Please transcribe exactly the lines from the line holding "[0:00.90-0:01.80]" through the end of the data below, and skip any pictures.

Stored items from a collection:
================

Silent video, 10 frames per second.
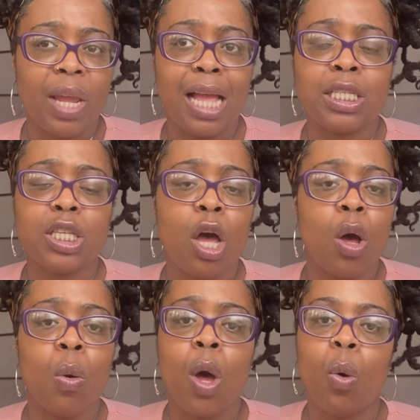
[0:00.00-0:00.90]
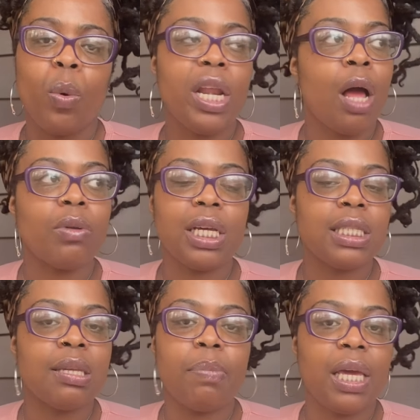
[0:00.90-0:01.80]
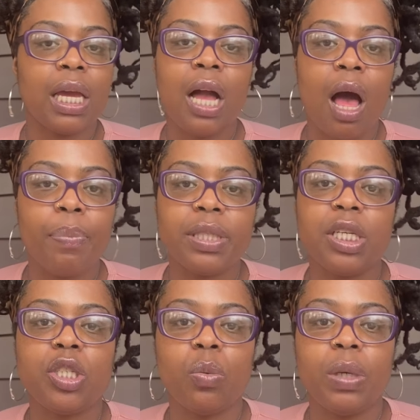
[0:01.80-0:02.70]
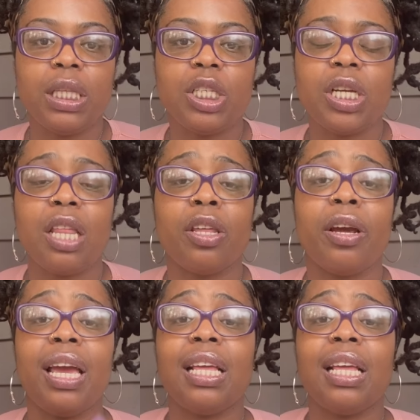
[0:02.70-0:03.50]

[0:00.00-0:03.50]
And so we don't need to be in competition with each other.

================

* [Written solution]:
[0:00.90-0:01.80]
[0:01.80-0:02.70]
[0:02.70-0:03.50]

[0:00.00-0:03.50]
And so we don't need to be in competition with each other.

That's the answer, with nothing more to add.